AG Coakley Urges Adoption of Greater Consumer Protections Against Unfair Debt Collection Practices
Letter to Consumer Financial Protection Bureau Calls for New Debt Collection Rules to Help Even Playing Field for Consumers, Members of the Military
BOSTON – In a push for the adoption of tough new debt collection rules that will better protect consumers and members of the military, Attorney General Martha Coakley joined a coalition of states in urging the Consumer Financial Protection Bureau (CFPB) to help improve the overall performance of the debt collection market.
AG Coakley joined 30 states plus the District of Columbia in a letter sent to the CFPB, asking CFPB to “create a more even playing field for consumers, provide greater consumer protections, and assist consumers in better understanding their rights.” The agency sought input from regulators, the collection industry, and consumers about the debt collection system and avenues for potential rulemaking.
“Our office continues to see consumers harmed by deceptive and abusive debt collection practices, and we are seeking federal rulemaking that supports our state regulations and helps ensure that all consumers are treated fairly,” AG Coakley said. “We urge the CFPB to create comprehensive and balanced new rules that better enable debt buyers and debt collectors to follow the law and put more robust consumer protections in place.”
In Massachusetts, the number of complaints regarding debt collection practices remains high, with more than 550 consumer complaints filed with the AG’s Office last year. Nationally, debt collection complaints topped all others that consumers filed with state attorneys general.
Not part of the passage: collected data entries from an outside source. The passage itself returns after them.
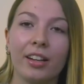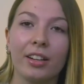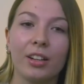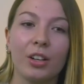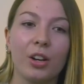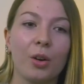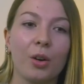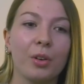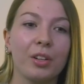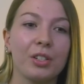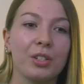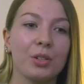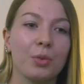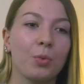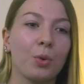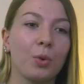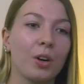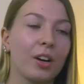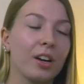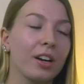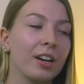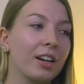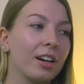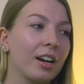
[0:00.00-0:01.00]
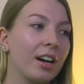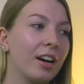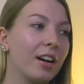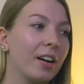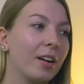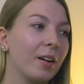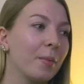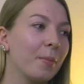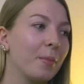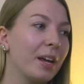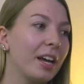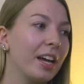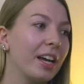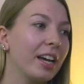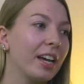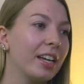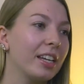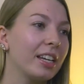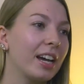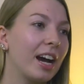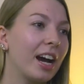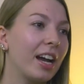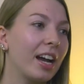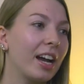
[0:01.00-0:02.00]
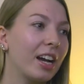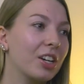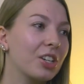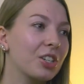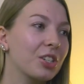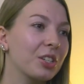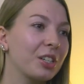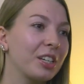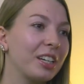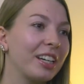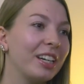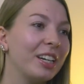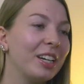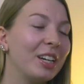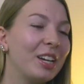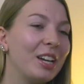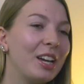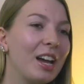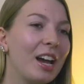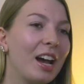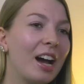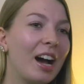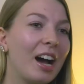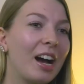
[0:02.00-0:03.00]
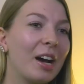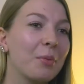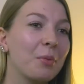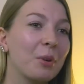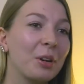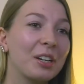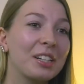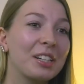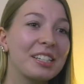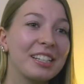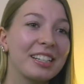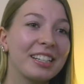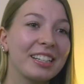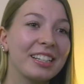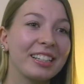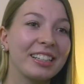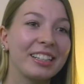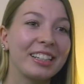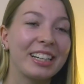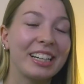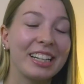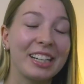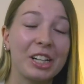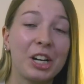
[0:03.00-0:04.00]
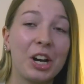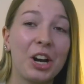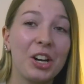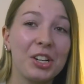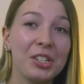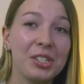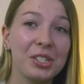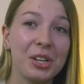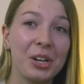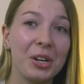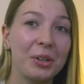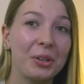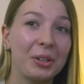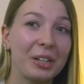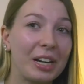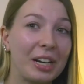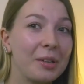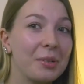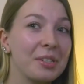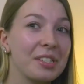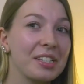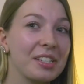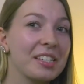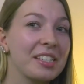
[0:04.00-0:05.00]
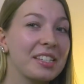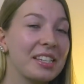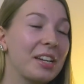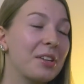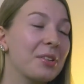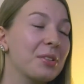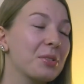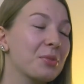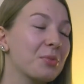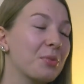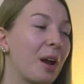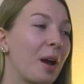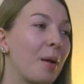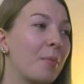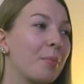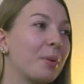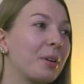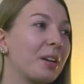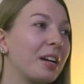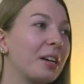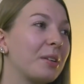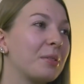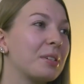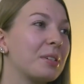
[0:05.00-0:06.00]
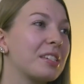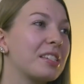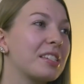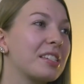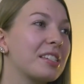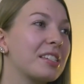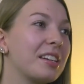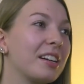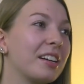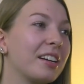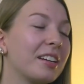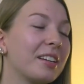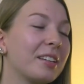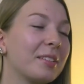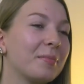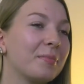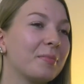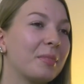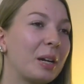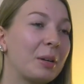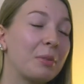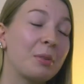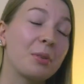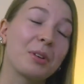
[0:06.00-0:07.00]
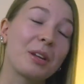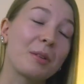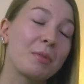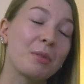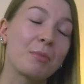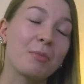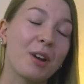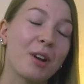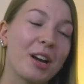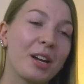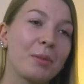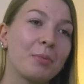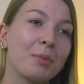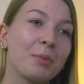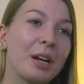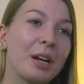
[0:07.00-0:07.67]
going to work. And I worked in Costco, and I was a sales rep, and I won't name the brand, but I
Among other recommendations, the Attorneys General urged the CFPB to:
- Give states co-enforcement authority to address violations of new debt collection rules;
- Apply debt collection rules to original creditors as well as to debt buyers;
- Require those who sell debts to transfer detailed original account information;
- Ensure that collectors possess credible supporting evidence before initiating collection or litigation activity;
- Require collectors to extend traditional protections to unfair collection practices to new modes of communication, such as cell phones and text messages;
- Implement rules to address the collection of time-barred debts; and
- Better protect members of our military by limiting collectors' contacts with military members, particularly those deployed in combat zones.
In 2012, the AG’s Office amended its Debt Collection Regulations to include communications through cell phones and text messages in its defined unfair or deceptive acts or practices. Massachusetts and other state regulations were highlighted as a model for proposed CFPB rulemaking.